As the comments show, calls to foo() and foo(42, 3.14) trigger compiler errors. The call to foo(42) is all right because there is an implicit conversion from int to double.

It is possible to “un-hide” the functions from the base class with a using directive.

struct derived : base
{
   void foo(double a) {std::cout << "derived::foo(" << a << ")" << endl;}
   using base::foo;
};

The code in main will now compile and the program will output:

base::foo
base::foo(42)
base::foo(42,3.14)

A limitation of this feature was that it didn’t work with constructors.

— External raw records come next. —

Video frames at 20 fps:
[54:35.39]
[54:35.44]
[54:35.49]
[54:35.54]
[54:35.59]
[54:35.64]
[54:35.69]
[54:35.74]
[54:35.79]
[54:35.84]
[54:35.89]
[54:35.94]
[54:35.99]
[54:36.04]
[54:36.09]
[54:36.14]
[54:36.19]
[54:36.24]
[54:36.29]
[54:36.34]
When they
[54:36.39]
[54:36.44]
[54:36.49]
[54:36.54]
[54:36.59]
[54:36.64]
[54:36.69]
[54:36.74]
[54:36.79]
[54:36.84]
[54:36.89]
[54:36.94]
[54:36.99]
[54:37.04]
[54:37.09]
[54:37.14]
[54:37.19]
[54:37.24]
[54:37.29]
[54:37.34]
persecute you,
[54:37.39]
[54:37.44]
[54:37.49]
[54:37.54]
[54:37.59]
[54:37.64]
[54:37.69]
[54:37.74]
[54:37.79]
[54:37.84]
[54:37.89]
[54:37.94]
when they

In other words the following is failing to compile.

struct base 
{
   base() {std::cout << "base()" << endl;}
   base(int a) {std::cout << "base(" << a << ")" << endl;}
   base(int a, double b) {std::cout << "base(" << a << "," << b << ")" << endl;}
};

struct derived : base
{
   using base::base;
};

int main()
{
   derived d1;
   derived d2(42);
   derived d3(42, 3.14);

   return 0;
}

This can be achieved by writing a matching constructor in the derived for every constructor in base.

struct derived : base
{
   derived():base() {}
   derived(int a):base(a) {}
   derived(int a, double b):base(a, b) {}
};

However, when you have hierarchies with many derives and you have to provide one or more constructors like this just to call the right constructor of base it becomes annoying.

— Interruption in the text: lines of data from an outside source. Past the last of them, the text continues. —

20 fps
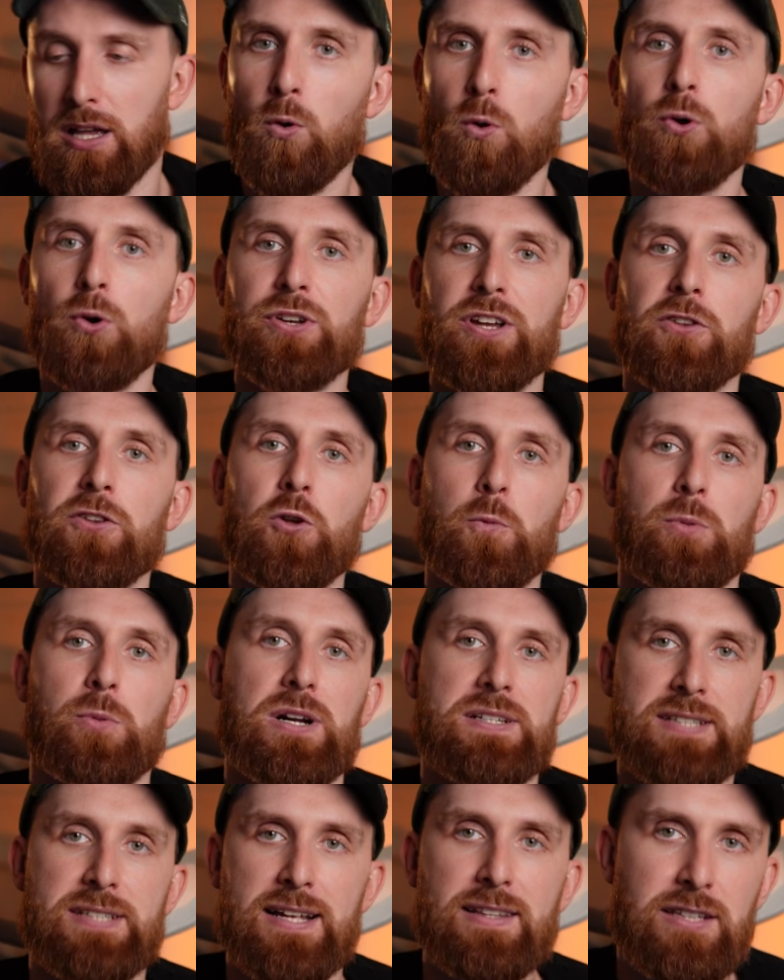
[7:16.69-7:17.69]
Or you can do
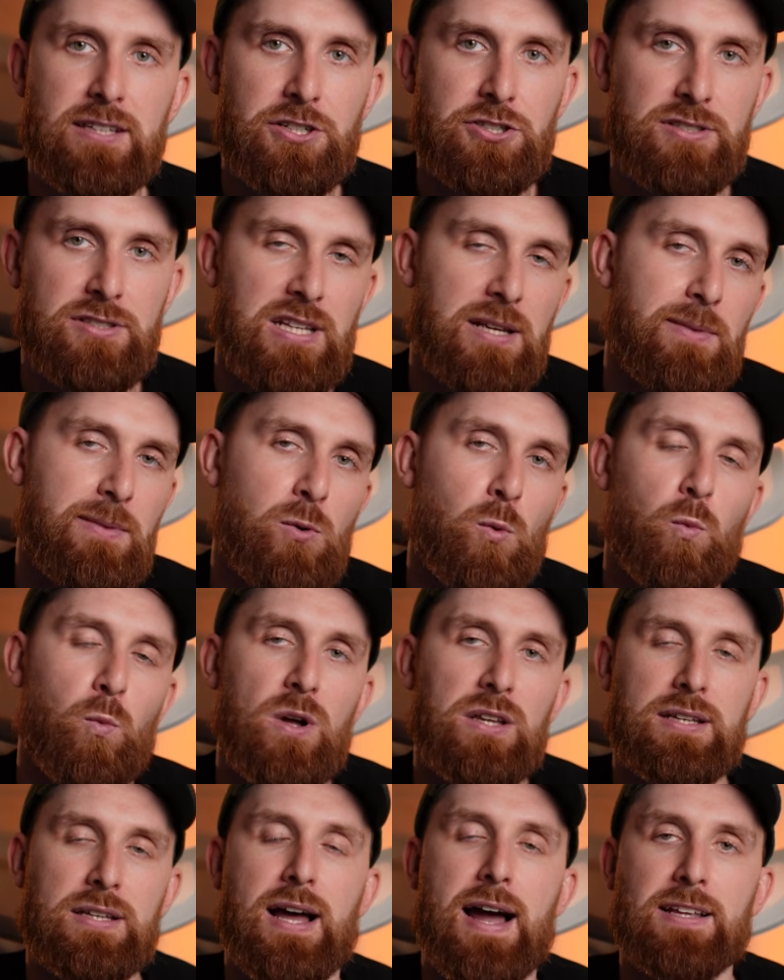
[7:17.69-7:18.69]
percentage. It's going to be
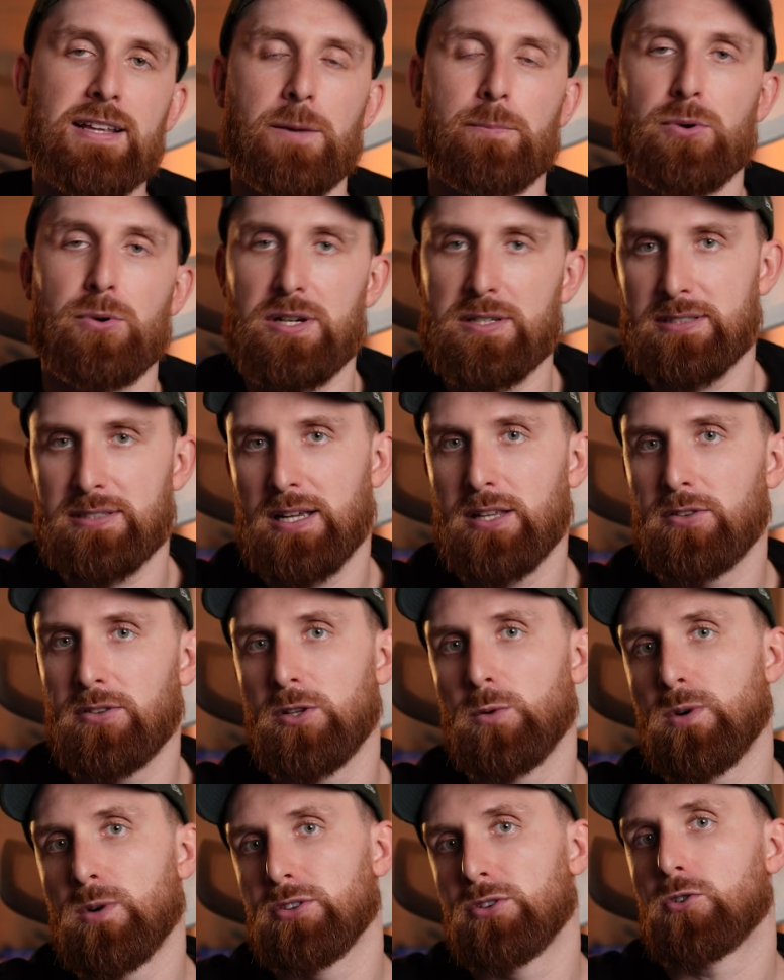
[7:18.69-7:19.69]
what kind of percent do
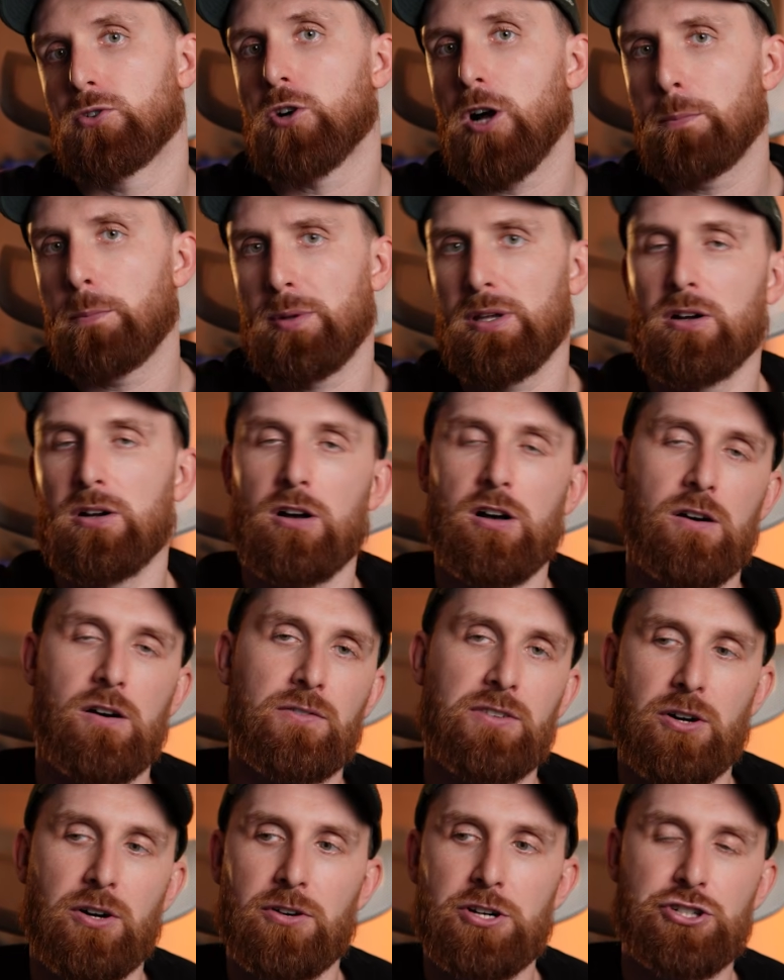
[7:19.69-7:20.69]
you want to copy
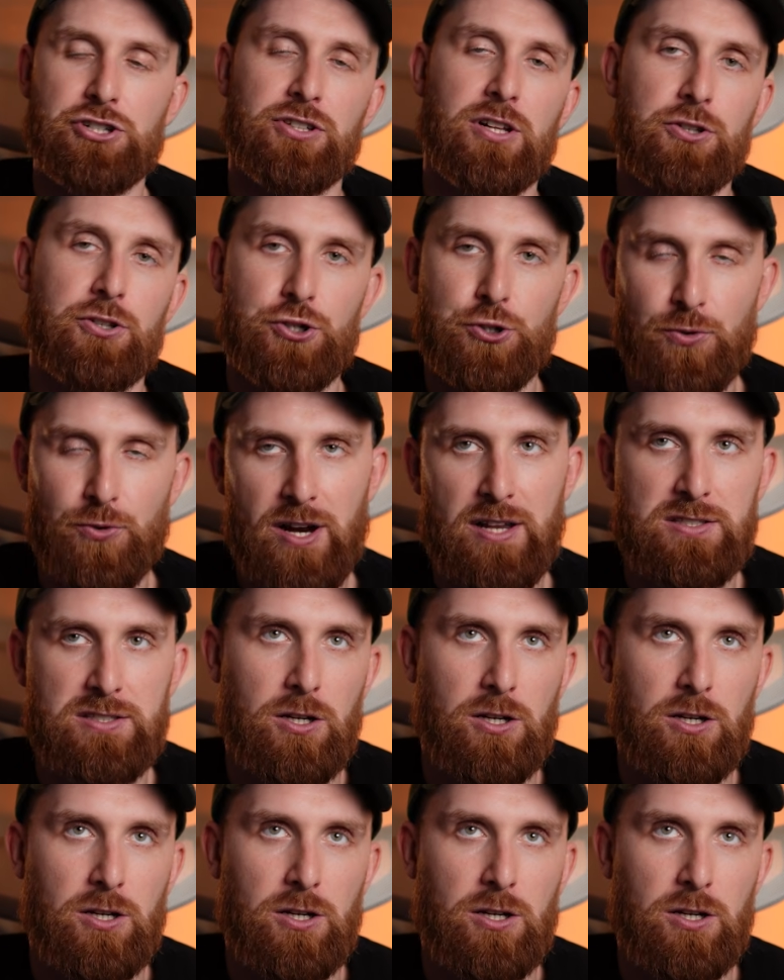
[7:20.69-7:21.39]
of the original trade.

A solution to the problem is provided by C++ 11. The using directive now works also for constructors. The derived class in the last example is semantically equivalent to

struct derived : base
{
   using base::base;
};

This code will produce the following output:

int main()
{
   derived d1;
   derived d2(42);
   derived d3(42, 3.14);

   return 0;
}
base()
base(42)
base(42,3.14)

Keep in mind that the lifted constructors are simply calling the base constructors and do not perform any member initialization. Suppose you had some member like in the following example:

struct derived : base
{
   using base::base;

   int value;
};

Regardless what constructor is used to create the object, value will remain uninitialized. To avoid that you have two options:

  • don't use the using directive to lift the constructors from base and write the constructors for the derived class explicitly
  • initialize the member variables explicitly (using non-static data member initializers):
    struct derived : base
    {
       using base::base;
    
       int value {0};
    };
    

Availability. At the time of writing this post, inherited constructors are supported by g++ 4.8 and clang 3.3. Visual Studio does not support it and is not known in which version in the future it will. Non-static data member initializers are supported by Visual Studio 2013 RTM, g++ 4.7 and clang 3.0.

1 thought on “Inherited constructors in C++11”

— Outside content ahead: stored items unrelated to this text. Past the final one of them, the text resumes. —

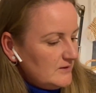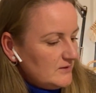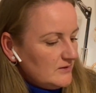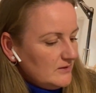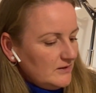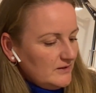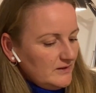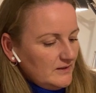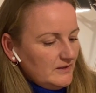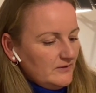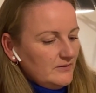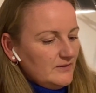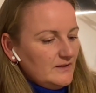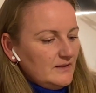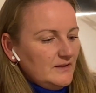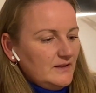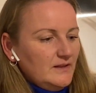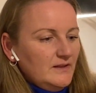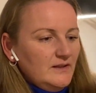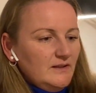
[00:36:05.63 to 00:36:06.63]
not even
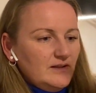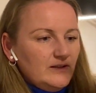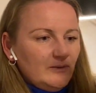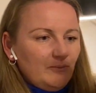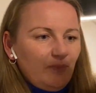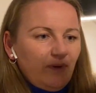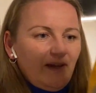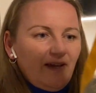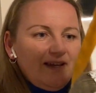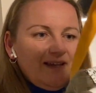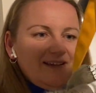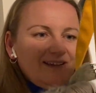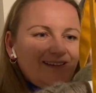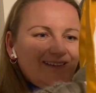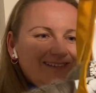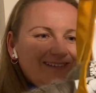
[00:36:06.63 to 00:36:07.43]
in the bag.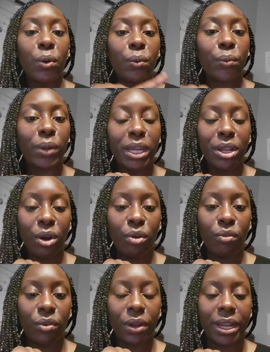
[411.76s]
Read
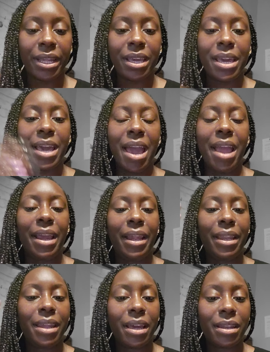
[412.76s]
over it
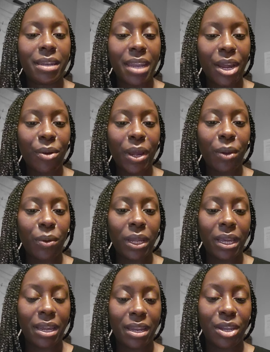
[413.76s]
and narrate
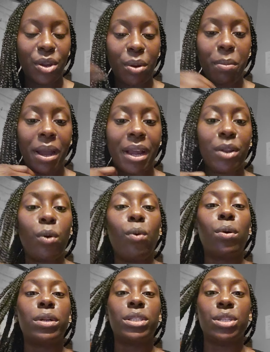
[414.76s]
in your mind,
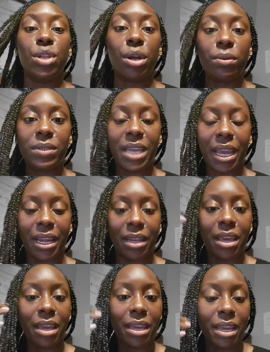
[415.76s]
or notate
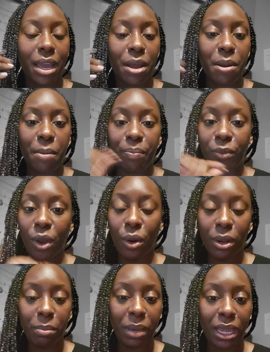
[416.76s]

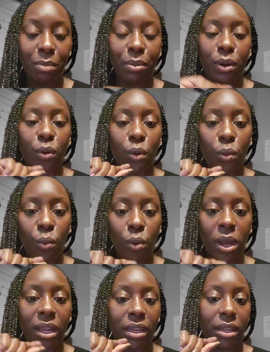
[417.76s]
on paper
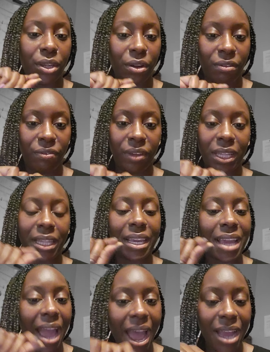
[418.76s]
what you're feeling
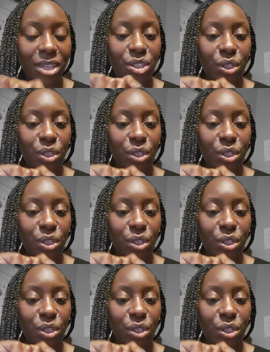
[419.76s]
as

  1. Just one thing that I found a little puzzling (I’m just learning C++, though). If in the derived class you add a new specific constructor after you use the using directive, you lost the possibility of using the default constructor (even though it is in the base class). So, if it is needed a specific constructor, you need to add a default one, even one using that no-parameter base constructor:

    struct derived : base
    {
    using base::base; //inheriting the constructors of the base class
    derived(int a, string b) {std::cout << "derived(" << a << ", " << b << ")" << std::endl;} //a new constructor
    derived() : base() {} //needed after the constructor before
    };

    with this, the code just works again.